Declarative development in Caché

Article

Maks Atygaev · Dec 11, 2016 4m read

#Object Data Model #ObjectScript #Tips & Tricks #Caché

Caché offers a number of methods for going through a collection and doing something with its elements. The easiest method uses a while-loop and lets you fulfill the task in an imperative manner. The developer needs to take care of the iterator, jumping to the next element and checking if the loop is within the collection.

But is it really what a developer should be concerned with?! A developer should be working on solving the problem at hand – quickly and producing code of the highest quality. It would be great to be able to just take a collection and apply a function to it that will perform the necessary operations on each element. No need to perform boundary checks, no need to create an iterator, no need to manually call a function for each element. This approach is called declarative programming.

Declarative programming is when you write your code in such a way that it describes what you want to do, and not how you want to do it.
(c) 1800-information

Let’s now think how to solve the task declaratively, using built-in tools and capabilities of Caché.

In languages that support higher-order functions (like JavaScript), you can describe a function for processing a collection element and pass it as a parameter to another function to apply the passed function to each element.

[2, 3, 5, 7, 11, 13, 17].forEach(function(i) {
    console.log(i);
});

In this case, an anonymous function is created that outputs an element to the console. This function is passed as an argument to another function - forEach.

Unfortunately, Caché doesn’t support higher-order functions that would provide a way to laconically accomplish your task. But let’s think how we can implement this concept using Caché’s standard means.

For starters, let’ take a look at a primitive implementation of a task that requires a loop to go through a collection with the subsequent output of each element.
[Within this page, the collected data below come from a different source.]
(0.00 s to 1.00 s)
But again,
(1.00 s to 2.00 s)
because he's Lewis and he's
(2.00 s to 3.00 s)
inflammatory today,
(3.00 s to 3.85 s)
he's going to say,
set i = collection.Next("")

while (i '= "") {
    set item = collection.GetAt(i)

    w item,!

    set i = collection.Next(i)
}

To begin with, let’s recall that Caché ObjectScript supports the OOP paradigm. And since it does, we should take a look at standard design patterns and try applying them to solve our problem. We need to go through the entire collection and perform an action with each element. This makes me think about the Visitor pattern.
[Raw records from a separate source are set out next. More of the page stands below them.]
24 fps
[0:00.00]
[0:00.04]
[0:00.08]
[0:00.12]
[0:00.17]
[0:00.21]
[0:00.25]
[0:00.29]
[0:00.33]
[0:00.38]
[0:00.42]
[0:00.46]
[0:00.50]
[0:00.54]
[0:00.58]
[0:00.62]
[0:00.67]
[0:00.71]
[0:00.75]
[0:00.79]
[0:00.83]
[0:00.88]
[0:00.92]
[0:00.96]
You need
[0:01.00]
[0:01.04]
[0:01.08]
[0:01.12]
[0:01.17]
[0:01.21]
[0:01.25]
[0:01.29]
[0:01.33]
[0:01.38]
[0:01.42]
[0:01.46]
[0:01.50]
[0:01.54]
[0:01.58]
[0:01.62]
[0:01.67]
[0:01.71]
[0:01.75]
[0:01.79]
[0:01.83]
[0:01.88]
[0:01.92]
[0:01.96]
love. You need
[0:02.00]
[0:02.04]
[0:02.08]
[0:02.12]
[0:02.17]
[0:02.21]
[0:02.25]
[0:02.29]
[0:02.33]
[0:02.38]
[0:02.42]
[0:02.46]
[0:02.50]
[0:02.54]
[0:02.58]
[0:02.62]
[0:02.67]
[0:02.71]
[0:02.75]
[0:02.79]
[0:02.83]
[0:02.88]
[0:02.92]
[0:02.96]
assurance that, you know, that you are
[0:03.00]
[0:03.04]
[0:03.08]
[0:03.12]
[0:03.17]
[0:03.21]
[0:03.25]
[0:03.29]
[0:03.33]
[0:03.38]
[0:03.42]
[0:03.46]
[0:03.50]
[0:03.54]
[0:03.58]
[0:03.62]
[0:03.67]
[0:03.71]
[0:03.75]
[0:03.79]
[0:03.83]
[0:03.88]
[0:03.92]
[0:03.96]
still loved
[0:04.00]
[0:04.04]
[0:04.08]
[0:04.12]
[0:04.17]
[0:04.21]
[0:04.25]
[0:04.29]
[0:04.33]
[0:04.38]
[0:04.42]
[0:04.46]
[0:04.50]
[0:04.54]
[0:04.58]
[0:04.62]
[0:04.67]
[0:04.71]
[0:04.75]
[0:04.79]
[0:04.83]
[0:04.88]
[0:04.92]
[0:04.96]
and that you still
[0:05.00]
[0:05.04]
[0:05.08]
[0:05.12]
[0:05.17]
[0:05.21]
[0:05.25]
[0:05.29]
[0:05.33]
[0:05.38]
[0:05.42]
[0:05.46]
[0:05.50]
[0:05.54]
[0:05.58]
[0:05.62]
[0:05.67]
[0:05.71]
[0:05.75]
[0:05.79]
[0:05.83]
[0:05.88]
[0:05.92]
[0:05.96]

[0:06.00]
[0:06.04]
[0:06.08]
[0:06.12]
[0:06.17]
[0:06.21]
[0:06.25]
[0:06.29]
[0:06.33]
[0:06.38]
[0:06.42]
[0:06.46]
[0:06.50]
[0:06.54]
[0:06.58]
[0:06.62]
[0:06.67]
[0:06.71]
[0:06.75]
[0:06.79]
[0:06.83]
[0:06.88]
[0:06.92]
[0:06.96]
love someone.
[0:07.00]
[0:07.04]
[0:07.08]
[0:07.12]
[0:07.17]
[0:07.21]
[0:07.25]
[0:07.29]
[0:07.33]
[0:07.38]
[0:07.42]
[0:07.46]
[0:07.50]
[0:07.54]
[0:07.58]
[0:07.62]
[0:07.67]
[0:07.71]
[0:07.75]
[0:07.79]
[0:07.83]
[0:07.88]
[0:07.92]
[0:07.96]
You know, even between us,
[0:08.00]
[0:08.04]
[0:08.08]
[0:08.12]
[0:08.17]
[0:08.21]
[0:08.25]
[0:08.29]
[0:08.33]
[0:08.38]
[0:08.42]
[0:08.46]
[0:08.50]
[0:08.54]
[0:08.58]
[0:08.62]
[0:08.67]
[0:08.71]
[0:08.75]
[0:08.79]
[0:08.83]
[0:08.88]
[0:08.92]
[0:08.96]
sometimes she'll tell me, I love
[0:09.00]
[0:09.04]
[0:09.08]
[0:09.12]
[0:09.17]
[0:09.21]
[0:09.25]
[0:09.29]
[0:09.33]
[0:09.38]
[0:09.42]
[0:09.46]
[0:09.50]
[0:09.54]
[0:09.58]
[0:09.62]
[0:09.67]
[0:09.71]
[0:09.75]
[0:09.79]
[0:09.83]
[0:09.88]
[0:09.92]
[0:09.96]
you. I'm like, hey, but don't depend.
Let’s define the fp.Function class with one abstract “execute” method.

Class fp.Function [ Abstract ] {
    Method execute(item As %Numeric) [ Abstract ] {}
}

Let us now define the implementation of this “interface” — the fp.PrintlnFunction class.

Class fp.PrintlnFunction Extends (fp.Function, %RegisteredObject) {
    Method execute(item As %Numeric) {
        w item,!
    }
}

Okay, let’s edit our original code a bit.

set function = ##class(fp.PrintlnFunction).%New()

set i = list.Next("")

while (i '= "") {
    set item = list.GetAt(i)

    do function.execute(item)

    set i = list.Next(i)
}

Let’s now encapsulate the collection traversal algorithm. Let’s create the IterableStream class.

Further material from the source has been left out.